Kurz darauf startet der Air-France-Flug 4590, eine Concorde auf dem Weg nach New York, überrollt mit dem rechten Reifen die herumliegende Lamelle, durch die hohe Geschwindigkeit platzt der Reifen, Gummifetzen wirbeln hoch, schlagen an, lösen im Tank der linken Tragfläche eine Schockwelle aus, sodaß Treibstoff austritt. Reifenteile werden auch gegen die Fahrwehrselektrik geschleudert, beschädigen sie und verhindern so das Einfahren nach erfolgtem Start. Man versucht es vom Cockpit aus mehrfach, es bilden sich Funken in der beschädigten Elektrik, die den austretenden Treibstoff entzünden. Die zwei linken Triebwerke verlieren an Schub, aber man hebt ab, weil die Geschwindigkeit kein Abbremsen auf der Startbahn mehr zuläßt. Das Feuer läßt die zwei Triebwerke nun ganz ausfallen, der betroffene Tragflügel beginnt in der Hitze zu schmelzen, die Concorde dreht aufgrund des Schubverlustes um ca. 100° zur Seite und stürzt eine Minute nach dem Start auf das Nebengebäude eines Hotels und brennt völlig aus.

Ein sehr dramatisches Ereignis, das eine beiläufige Ursache hatte – der Mechaniker hat dem sicher keinerlei Bedeutung zugemessen. Was passt und verschraubt ist, passt und ist verschraubt.  
Die Welt funktioniert nicht nur in ihren dramatischen Entwicklungen, sondern immer und überall genau so: kleinste Ursachen können extreme Folgen haben. In den allermeisten Fällen strengen wir keine so detaillierten Untersuchungen an, um den casus malus zu ergründen. Was genau uns in welchem Moment dazu verführt hat, nach links zu blicken, wo die Sonne durch einen blühenden Kirschbaum blinzelt, während von rechts ein Moped herantuckert. Und streng genommen ist die Ursachenanalyse nie wirklich komplett. Vielleicht für menschliche Begriffe wie Schuld und Sühne. Weshalb hat der Mechaniker so entschieden?
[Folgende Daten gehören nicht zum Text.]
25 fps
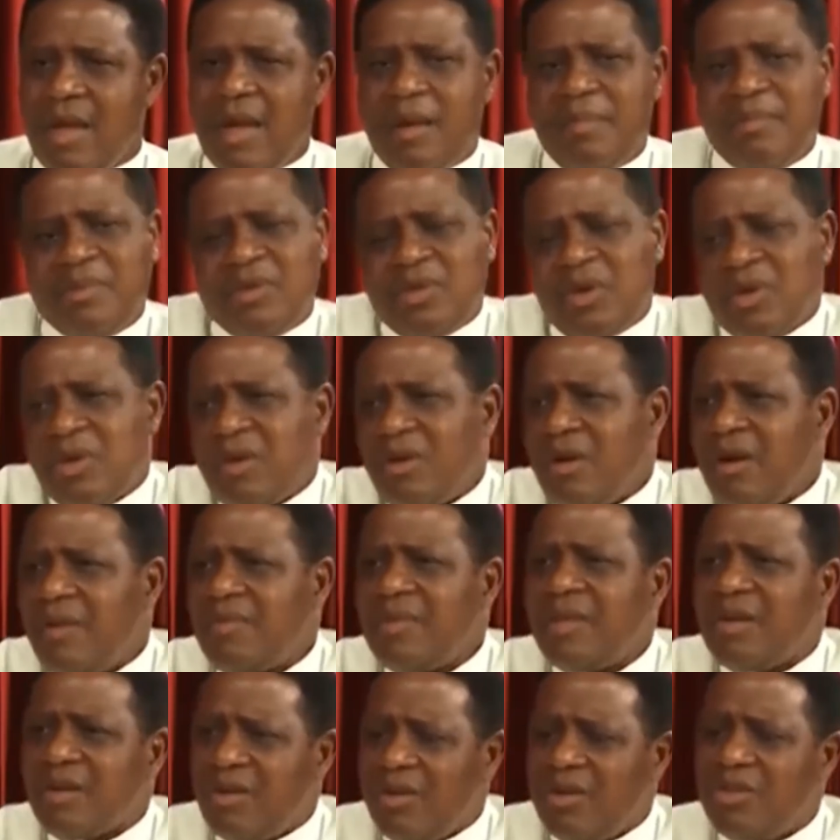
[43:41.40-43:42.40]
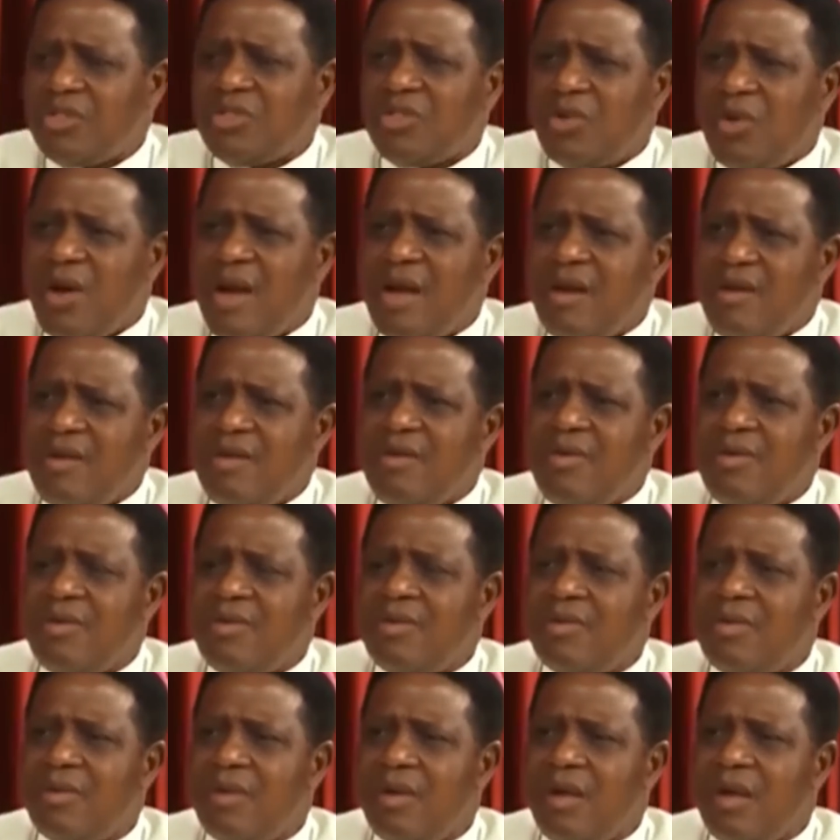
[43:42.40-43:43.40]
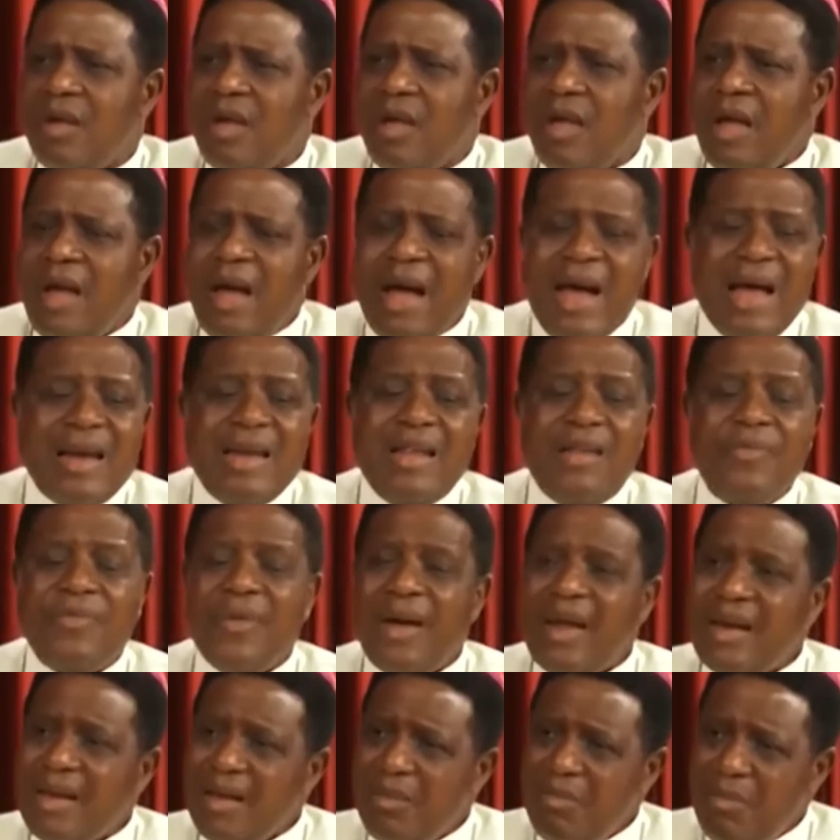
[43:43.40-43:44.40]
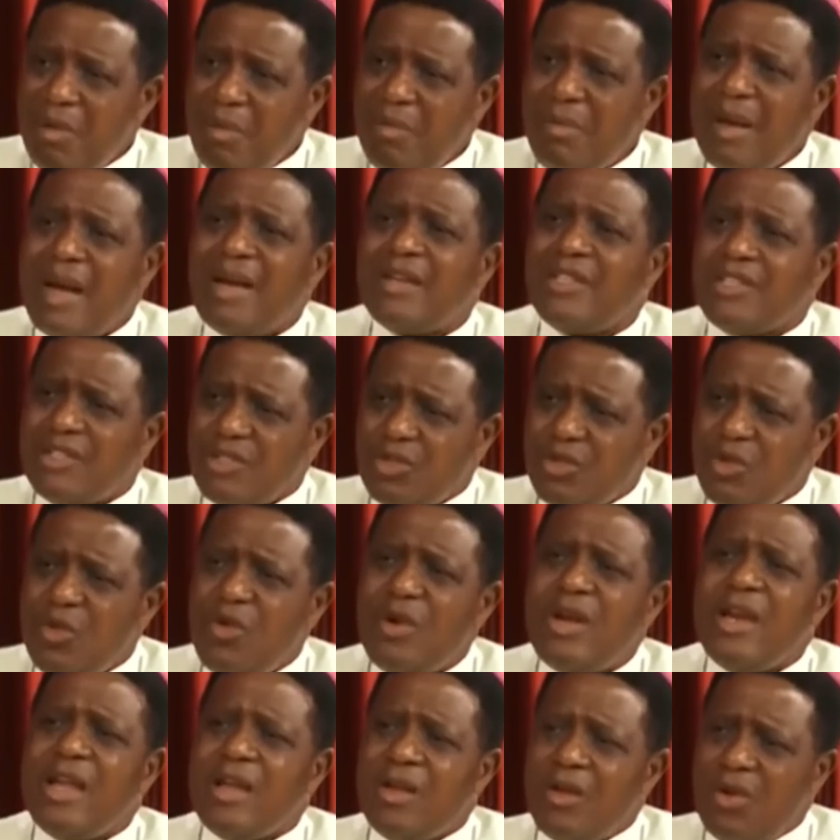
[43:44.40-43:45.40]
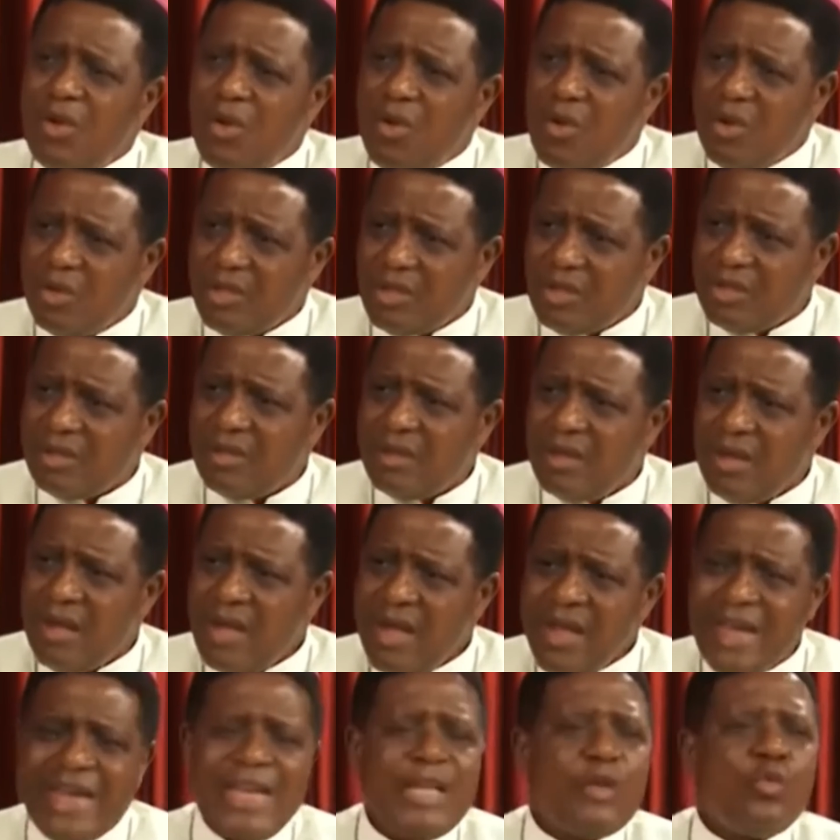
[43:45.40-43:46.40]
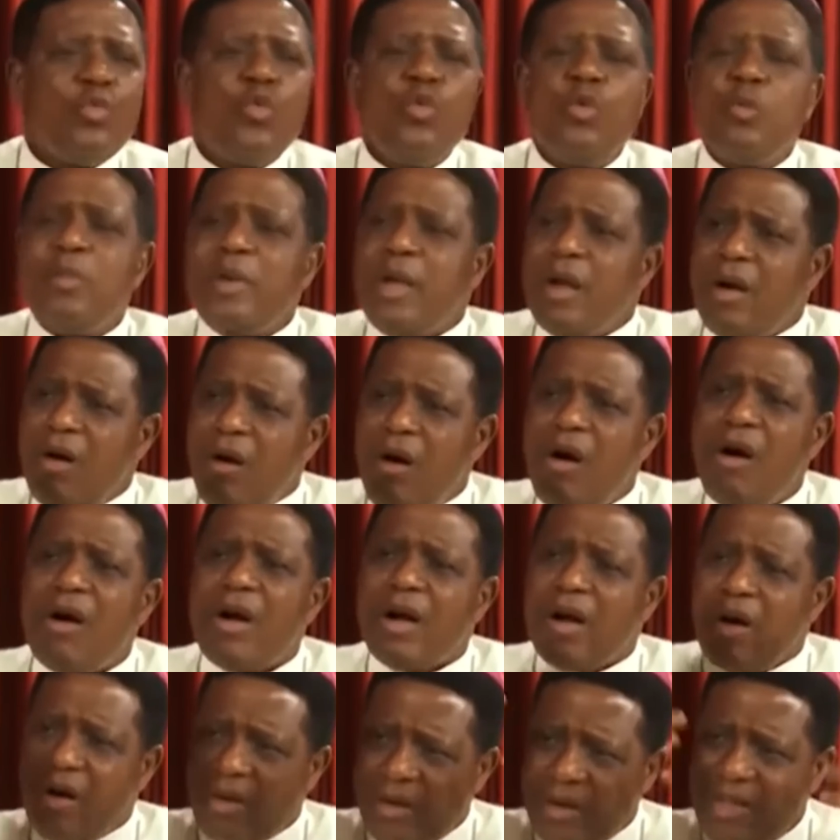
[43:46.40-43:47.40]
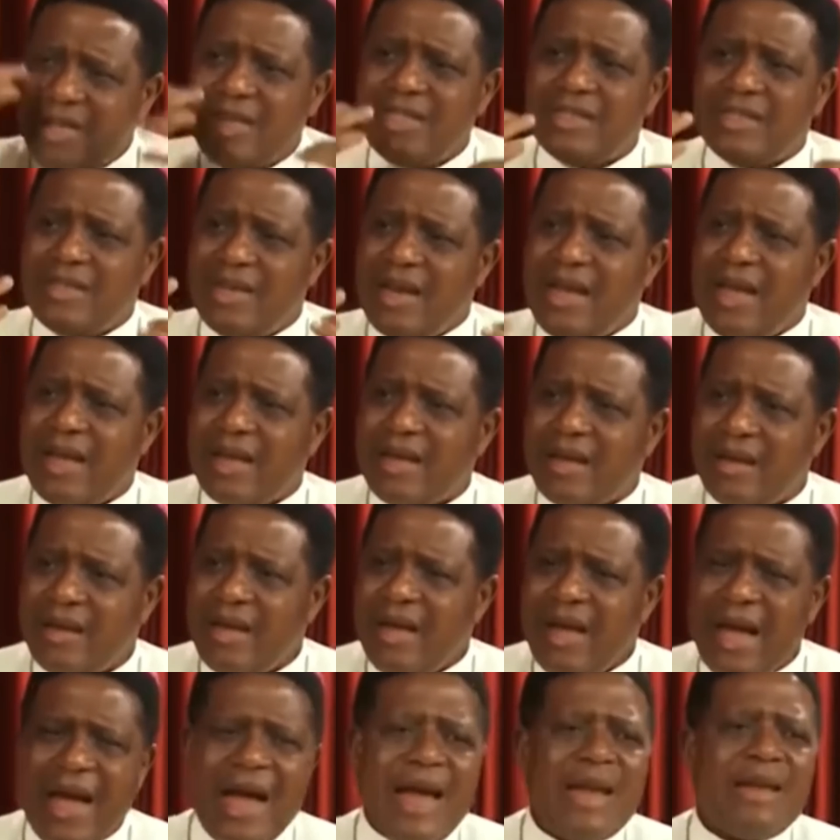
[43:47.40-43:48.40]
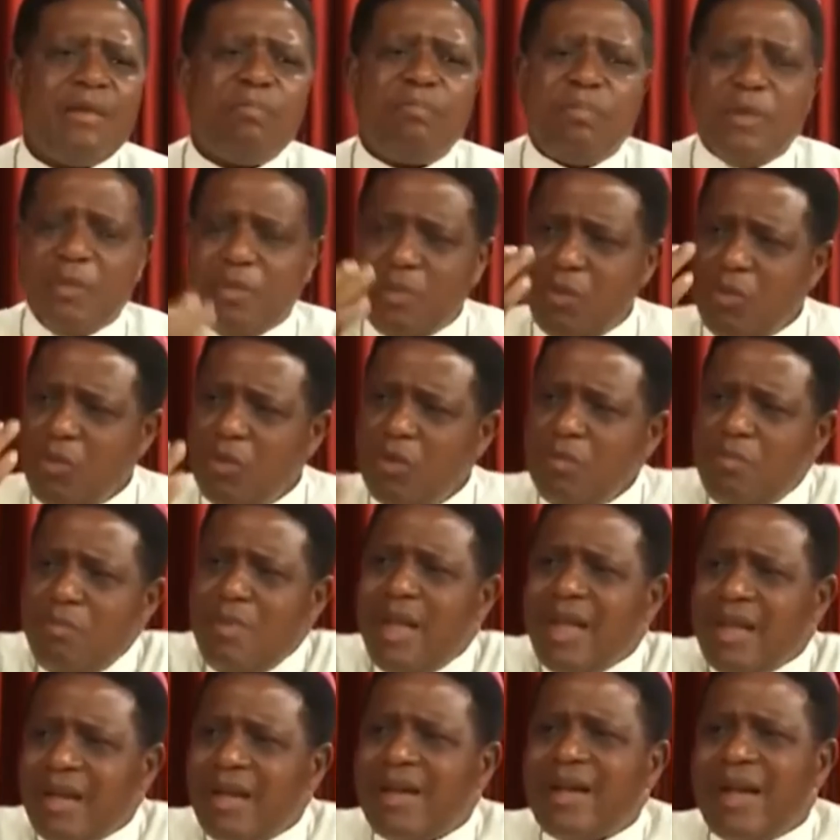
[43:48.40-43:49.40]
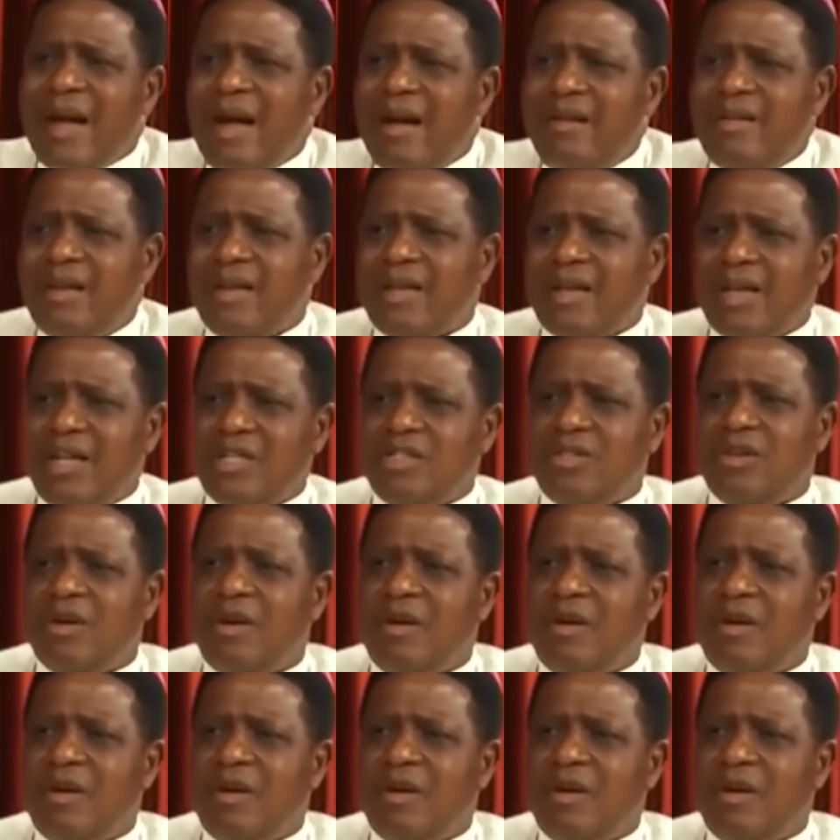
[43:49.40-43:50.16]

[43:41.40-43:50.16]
I'm talking of the culture I know. And if an Igbo man stole a goat, it would be hung on his neck, and people would make caricature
Wer will das wissen und je nachvollziehen – vielleicht war er verärgert über einen defekten Toaster, der kein Frühstück abwirft und die Laune verdirbt, ihn so miesmutig macht, daß er die Sicherheitsbestimmungen nicht 1:1 einhält, er muß sich beeilen damit er rechtzeitig in die Kantine kommt. Er denkt daran, daß er seine Frau zu genau diesem Toaster überredet hat, obwohl sie ein verchromtes Gerät mit mehr Schnickschnack, dafür auch zum dreifachen Preis bevorzugt hätte – und ärgert sich nun maßlos über sich selbst. Vielleicht hat aber einfach nur seine Lieblings-Baseball-Mannschaft verloren. Das ist vielleicht nicht zwingend, aber dennoch ursächlich.
Und auch hier reißt die Ursachenkette eigentlich nicht ab. Sie reißt niemals und nirgends ab. Vielleicht gibt es ein Kindheitserlebnis, ein Flughafenbesuch, der in dem Mann erst den Wunsch Flugzeugmechaniker zu werden entstehen ließ. Ohne diesen begeisternden Moment hätte er seinen Beruf nicht gewählt. Man kann das weiterspielen: Sein Daddy hat vielleicht nur deshalb mit dem Jungen den Flughafen besucht, weil dieser auch mit seinem Vater etwas ähnlich Aufregendes erlebt hatte und er seinem Kind etwas mitgeben wollte, was ihm selber zuteil geworden war: die Faszination der Technik. Also macht er mit seinem Jungen bei schönem Wetter einen Ausflug zum Airport, während die Mutter zuhause ihre Migräne pflegt.